K. Kevin Pfister
Primary AppointmentAssociate Professor, Cell Biology
- BA, Biology, University of Virginia
- PhD, Biology, Princeton University
- Postdoc, Cell Biology-Mitosis, University of California, Berkeley
- Postdoc, Neuroscience, University of Texas Southwestern Medical Center
Structure, Function, and Regulation of Cytoplasmic Dynein: Its Role in Intracellular Microtubule-based Transport, Membrane Bounded Organelle Trafficking, Axonal Transport and Mitosis
specifically the structure, function, and regulation of the motor protein cytoplasmic
dynein. This large protein complex is composed of six distinct subunits and
is the protein responsible for most intracellular movement toward the minus
ends of microtubules. Cytoplasmic dynein has many important roles. It transports
various membrane bounded organelles, including endosomes, lysosomes, and mitochondria.

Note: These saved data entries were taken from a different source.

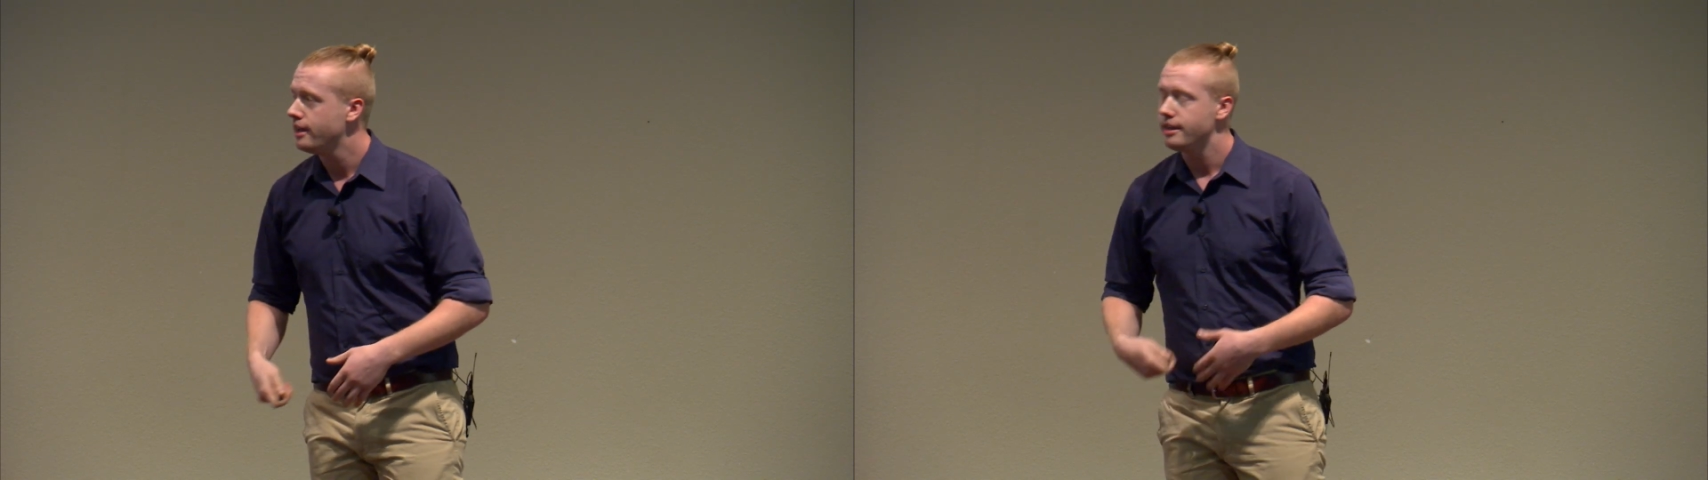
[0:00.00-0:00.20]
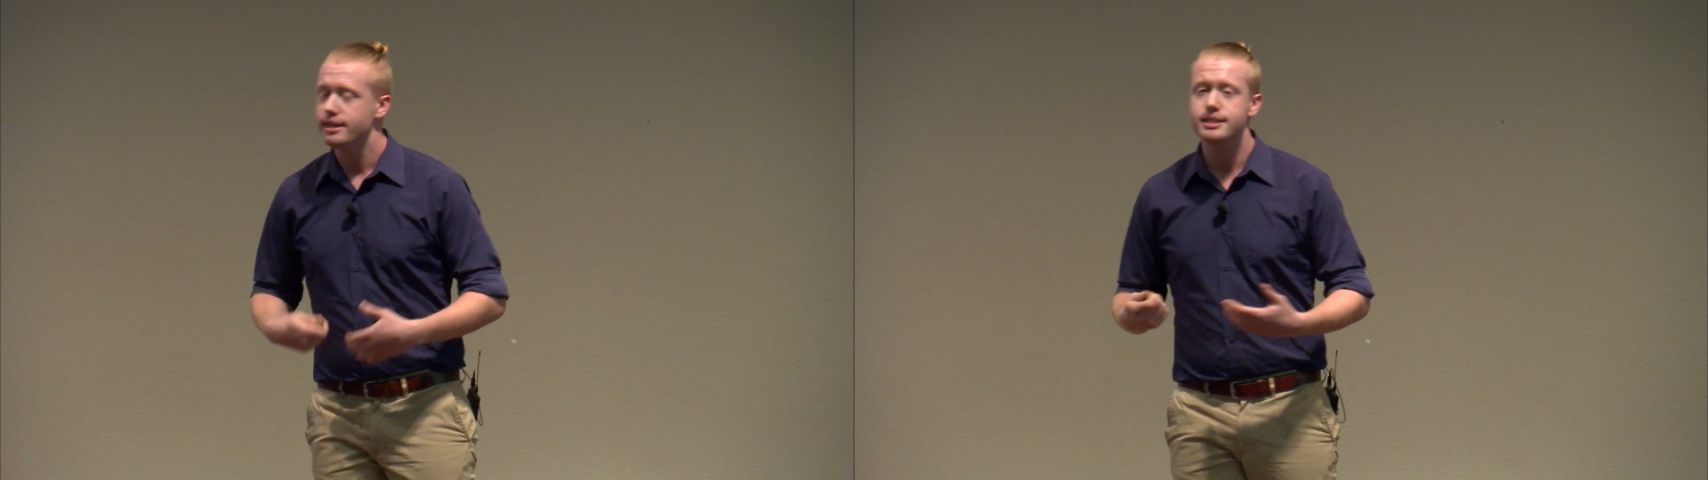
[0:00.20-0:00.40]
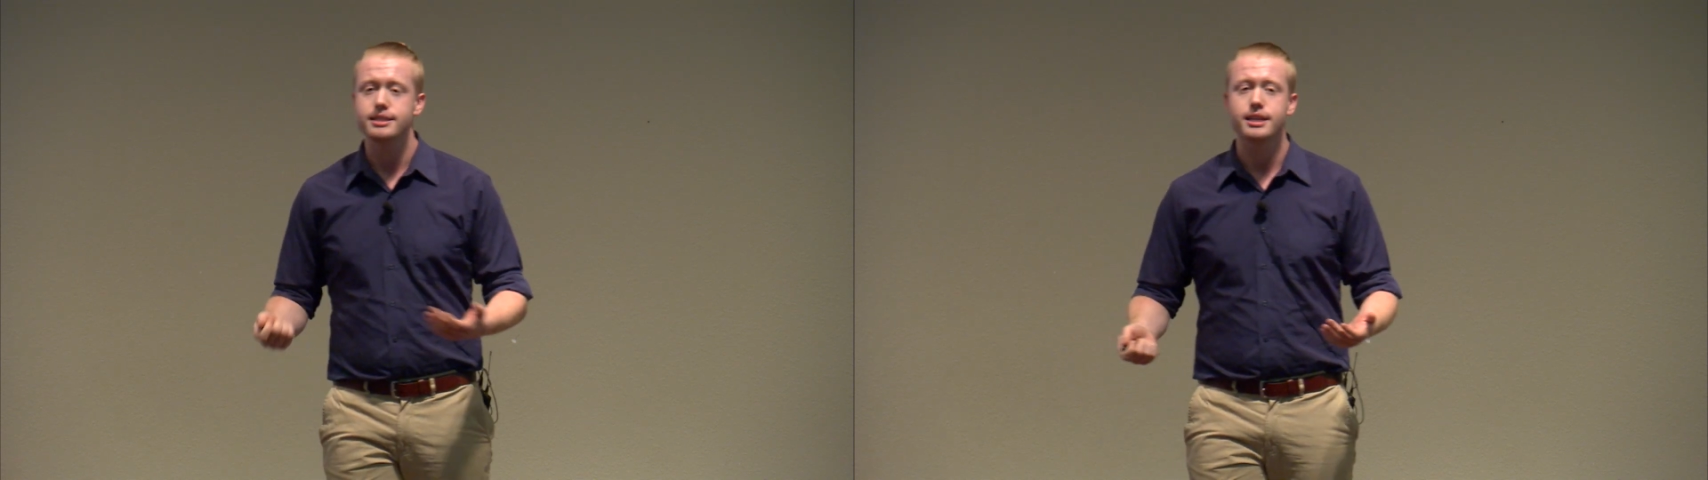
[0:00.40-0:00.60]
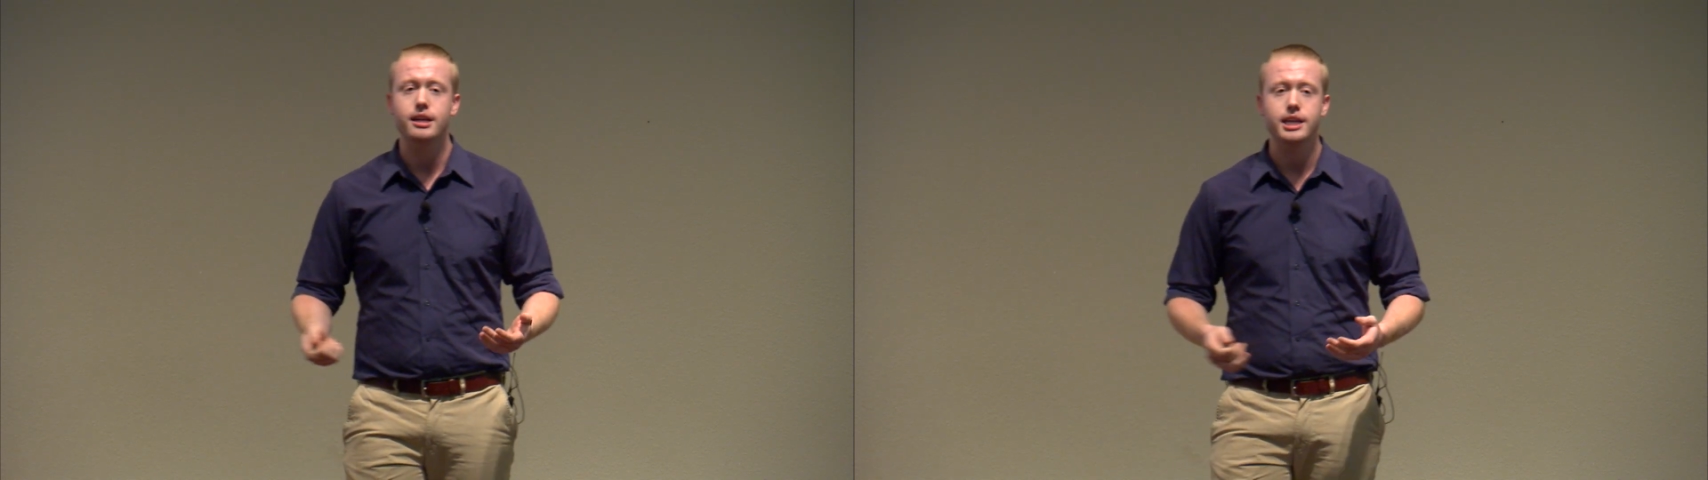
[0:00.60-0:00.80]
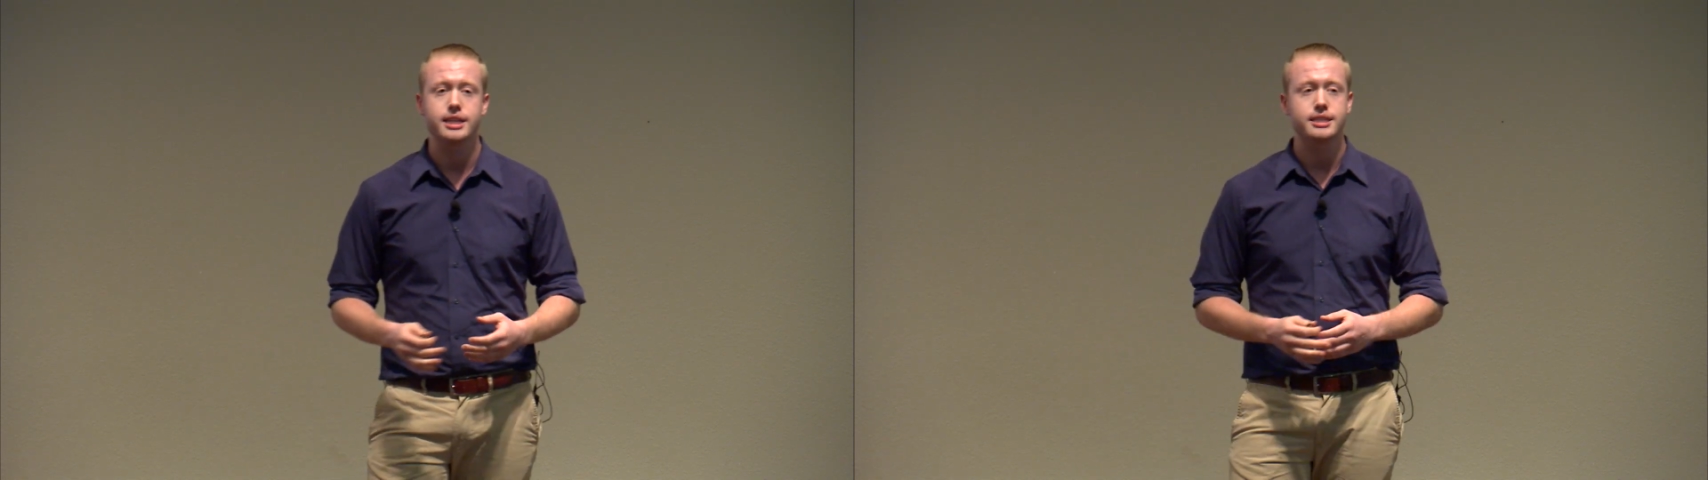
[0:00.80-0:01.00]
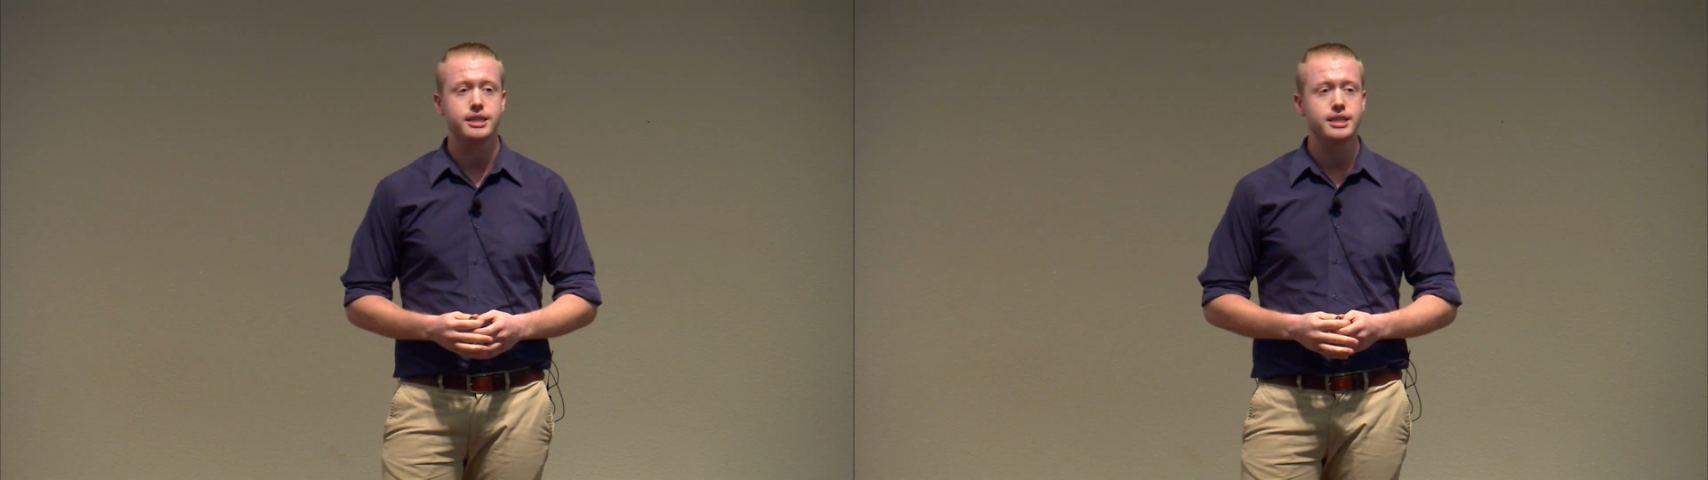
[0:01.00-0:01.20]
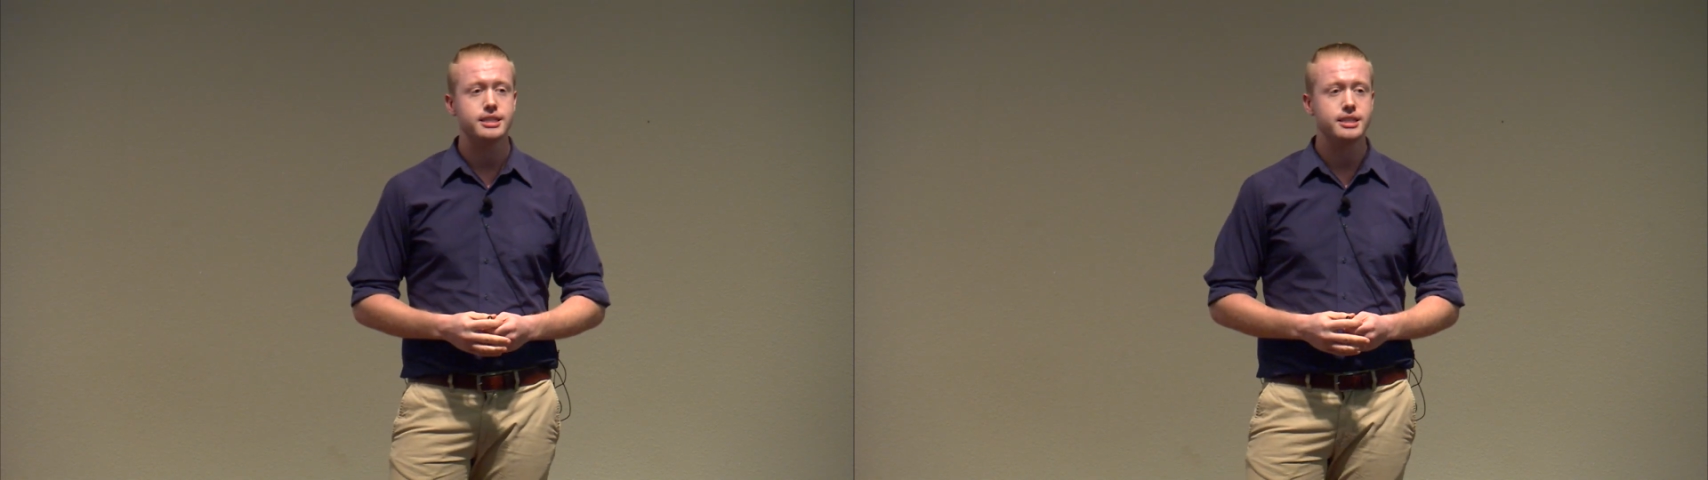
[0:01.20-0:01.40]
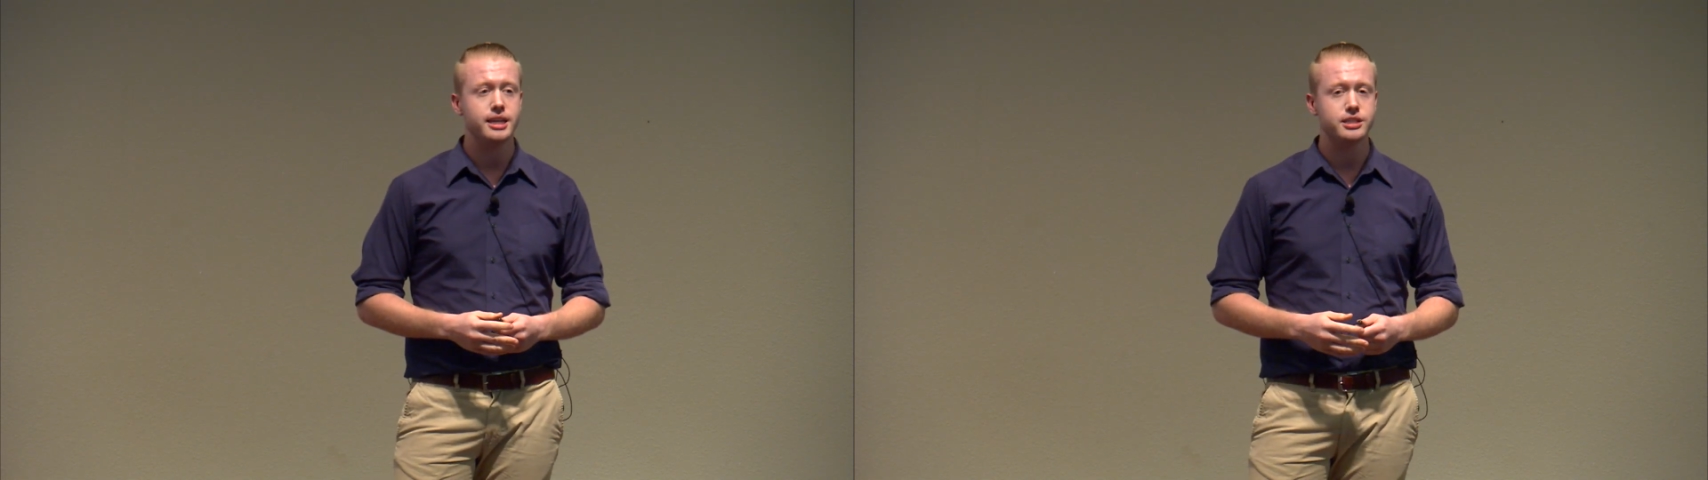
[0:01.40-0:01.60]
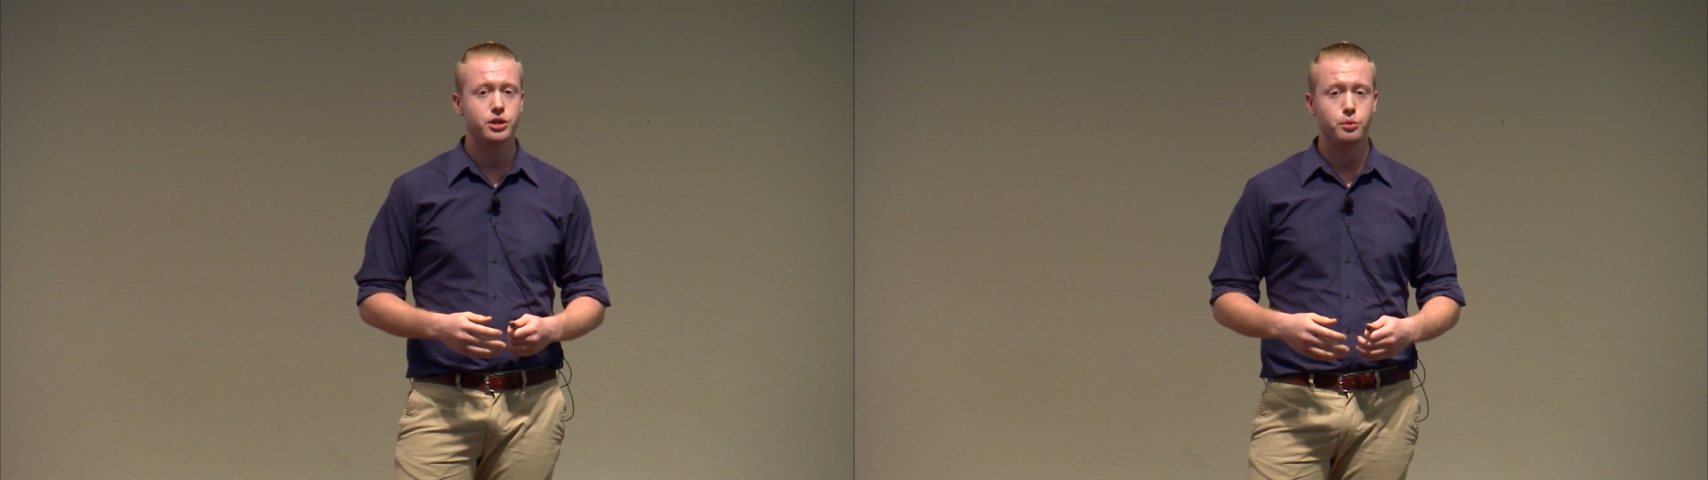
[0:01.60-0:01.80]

This is telling us that these snakes are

It is involved in the positioning of the centrosome, the nucleus, and the Golgi.
Cytoplasmic dynein is also responsible for virus transport to the nucleus, retrograde
axonal transport, and microtubule and neurofilament transport. It is involved
in spindle assembly, kinetochore function, and spindle pole separation during
mitosis. The focus of the lab is how cells regulate cytoplasmic dynein to accomplish
these various functions. We have recently identified three families of dynein
light chains, and multiple alternative splicing and phospho-isoforms of the
intermediate chains, and are characterizing the roles of these polypeptides
in dynein regulation and cargo binding. We are concentrating on the regulation
of the axonal transport of membrane bounded organelles, microtubules andneurofilaments, and the role of the Tctex1 family of light chains in specific dynein function.
Dynein Function in Neurons and Axonal Transport.
In the classic paradigm for the fast axonal transport of membrane bounded organelles,
cytoplasmic dynein is the motor for retrograde membrane bounded organelle traffic
from the axon terminal to the cell body, while members of the kinesin family
move membrane bounded organelles toward the axonal tip in anterograde transport.
Dynein is first synthesized in the cell body and then transported in the anterograde
direction and after reaching the terminal it becomes the motor for retrograde
transport. We have identified two distinct pools of dynein travelling transported
in the anterograde direction and we can distinguish these two pools by their
intermediate chain subunits. One pool is traveling at a fast speed associated
with membrane bounded organelles. The other is traveling much slower and is
associated with the cytoskeletal filaments, actin, microtubules, and neurofilaments.
This raises the exciting prospect that dynein has roles in the transport of
cytoskeletal filaments in the axon. We are using various molecular, immunocytochemical,
and live cell imaging approaches with GFP-tagged versions of the intermediate
chains to identify and characterize the different dynein populations in axons.
We are utilizing biochemical and molecular methods to analyze the proteins associated
with the different pools of dynein. We also have evidence for the differential
phosphorylation of the dynein intermediate chain subunits in axons and are characterizing
the effects of this phosphorylation on the functional properties of dynein in
vitro and in vivo.
We have made cell lines with the stable expression of intermediate chain-GFP
fusion proteins and are using them to characterize dynein movement in vivo.
We have found that, in PC12 cell neurite processes, puncta containing dynein
move in both the anterograde and retrograde directions (Myers et al., 2004,
American Society for Cell Biology Annual Meeting Abstracts). We have also found
that dynein is enriched in and associated with microtubules in the central and
peripheral regions of the growth cones and with actin in the peripheral region
of cultured hippocampal neurons.
The Role of Light Chains in Dynein Function: Dynein Involvement in
Spindle Check Point Protein Transport.
We have identified three families of cytoplasmic dynein light chains and found
that light chain dimers bind to the intermediate chains. To investigate the
role of different light chains in dynein binding to specific protein cargo we
are concentrating on the two members of one light chain family, Tctex1 and rp3.
We have found that rp3 binds to full length human Bub3 in yeast two-hybrid and
in vitro binding assays. Furthermore the entire dynein complex co-pellets with
Bub3 in GST-pull down experiments. Immunofluorescence analysis reveals that
ectopically expressed rp3 co-localizes with Bub3 at kinetochores in LLCPK cells
during prometaphase (Lo et al, 2004, American Society for Cell Biology Annual
Meeting Abstracts). We are continuing our analysis of the role of this light
chain and dynein in spindle check pint inactivation. Several other candidate
rp3 binding proteins have been identified and are being investigated. The specificity
of the interactions of the various light chain isoforms with the various intermediate
chain isoforms is being analyzed.
In collaboration with Dr. Phillip Leopold at Weill Medical College of Cornell,
we are investigating the interaction of cytoplasmic dynein with Adenovirus and
are seeking to identify the viral and dynein subunits that interact during dynein
mediated transport of the virus along microtubules to the nucleus.